Cigars: increased strongly is profitability

- The EUR 888 million sales broke down between US (55%), Europe (17%) and Havana cigars (15%) The performance pattern remained at a very high level with the US market and the Havana brands as main drivers.

- Sales of Altadis USA increased by 4.1% in dollars and 3.4 in euros to EUR 487 million.

- Sales of Havana grew by 12.1% in euros to EUR 135 million; they performed very well in mature markets with encouraging performance in many emerging markets;

- In Europe, sales decreased slightly in France and were impacted in Spain by the new regulations restricting to the on-trade retail distribution.

Logistics: good tobacco logistic performance in Italy and Morocco

- Tobacco logistics sales (47% of total sales) stood at EUR 570 million (EUR 562 million in 2005). They reflected the trends of cigarette markets in volume, Spain (-1.9%), France (+1.8%), Italy (+1.1%) and Morocco (+3.7%), and indirectly the changes in taxes and retail prices.

- General logistic activities posted an increase of 6.3%. Growth was achieved among others in transport services in Spain and Portugal and in pharmaceutical logistics. In Morocco, general logistics is developing at a good pace.

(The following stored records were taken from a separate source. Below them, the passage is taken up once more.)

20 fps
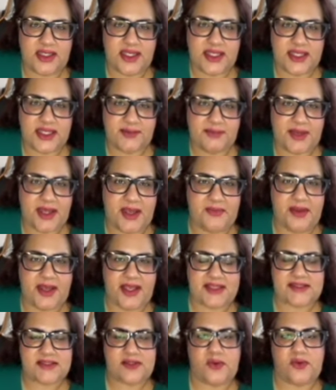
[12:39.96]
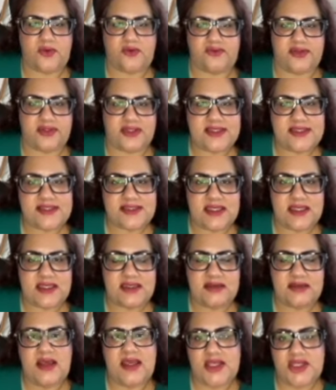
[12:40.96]
I can bypass the whole real
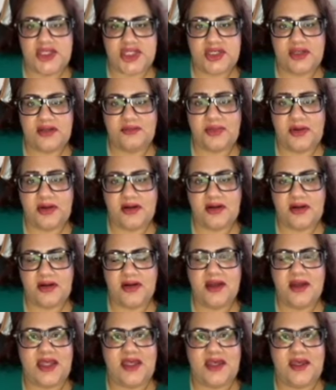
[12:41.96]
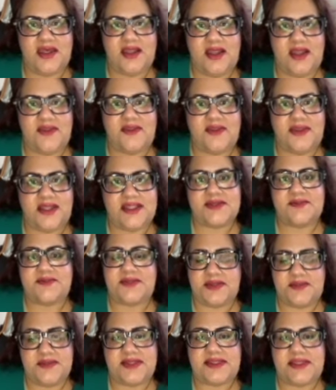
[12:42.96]
estate agent part. And that's a
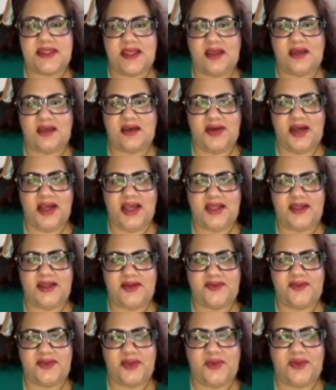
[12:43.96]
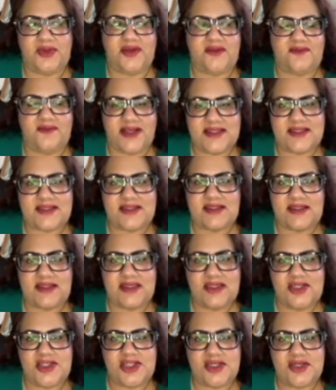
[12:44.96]
big mistake. I definitely would invest in an
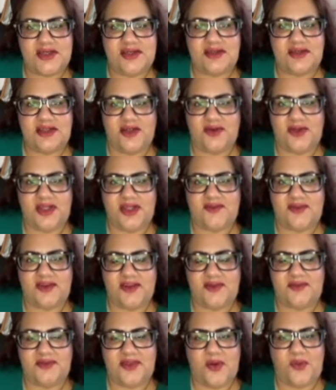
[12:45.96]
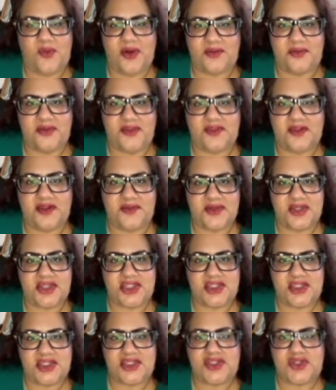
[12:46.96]
agent. You know, giving them that one month
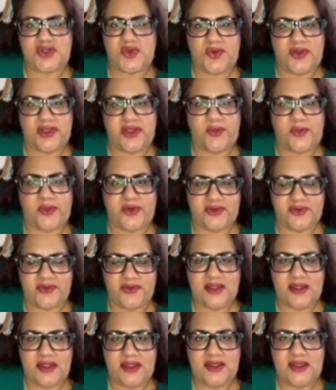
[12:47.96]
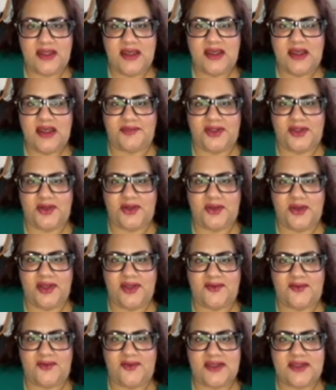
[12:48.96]
commission is totally worth it. You know,
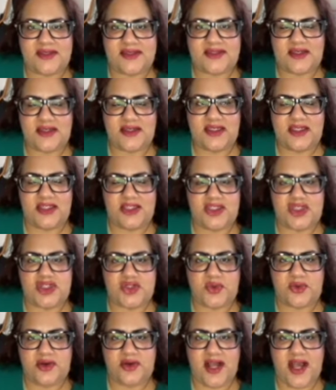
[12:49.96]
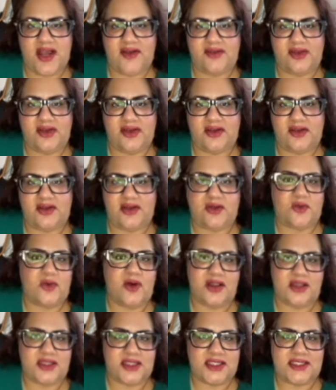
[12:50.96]
if it's going to ensure having a good
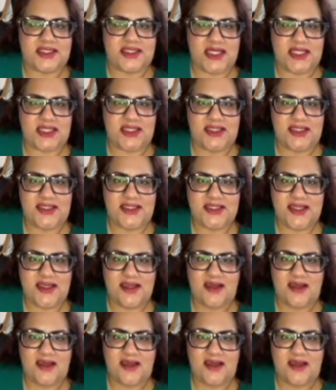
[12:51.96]
quality tenant.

2006 was an unprecedented challenging year when the Company created a solid business platform to resume, as soon as in 2007, the organic growth trend in each of its three Divisions. Focus will be placed on developing the business by supporting the equity of its brands. The restructuring programs currently in course will be fully implemented and will improve the performance. The continuing with the disposal of non core assets (more than EUR 200 million are targeted in the coming two years) and the corporate reorganisation plan announced yesterday will provide a stronger base for the Group's policy of returns to shareholders for coming years: double digit growth of the dividend and, in the absence of major investment opportunities, share buy backs, a minimum of 3 per cent within June 2007 and coming back to 5 per cent within June 2008.

Full year 2006

|(Euro million)           |  FY 2005 |  FY 2006 |  2005-2006 Change|
|Revenues                 |  12,798.2|  12,495.8|             -1.7%|
|Economic sales           |   4,111.9|   3,970.1|             -3.4%|
|EBITDA                   |   1,231.9|   1,147.8|             -6.8%|
|Net income group share   |     576.6|     452.7|            -21.5%|
|Earnings per share       |       212|       175|            -17.5%|
|(Eurocent)               |          |          |                  |
|Cash earnings per Share  |       267|       243|             -9.3%|
|(Eurocent)               |          |          |                  |
|Average number of shares |     272.3|     259.2|   4.8% reduction |
|(mn) (1)                 |          |          |                  |
(1) Average number of shares < > = average of (total number of shares - treasury stock).

The number of shares outstanding as of December 31th, 2006 was 256.1 million, of which 2.7 million were held by the Group as treasury stock.